Recorded data below:

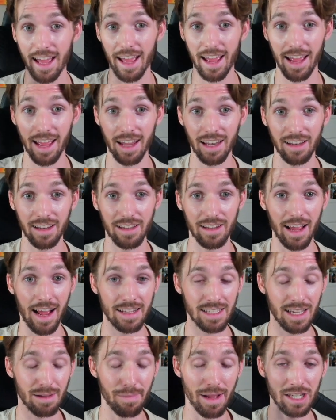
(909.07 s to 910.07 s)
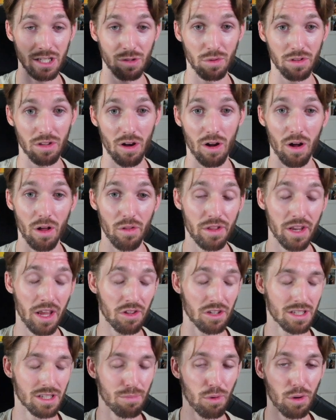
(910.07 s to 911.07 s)
And as I mentioned, with all the
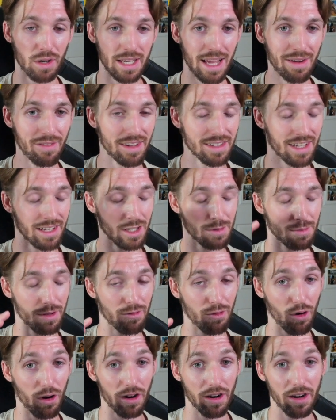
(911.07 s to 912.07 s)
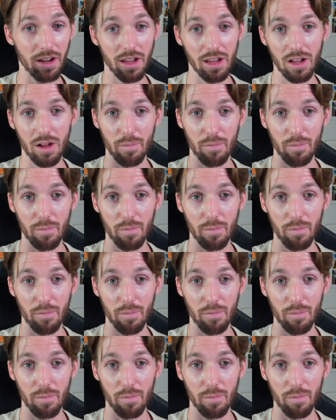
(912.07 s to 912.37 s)
other supporting evidence I used before,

End of Recorded data.

• **Work instruction**: Write every record out again exactly, omitting the pictures they hold.

• **Result for this exercise**:
(909.07 s to 910.07 s)
(910.07 s to 911.07 s)
And as I mentioned, with all the
(911.07 s to 912.07 s)
(912.07 s to 912.37 s)
other supporting evidence I used before,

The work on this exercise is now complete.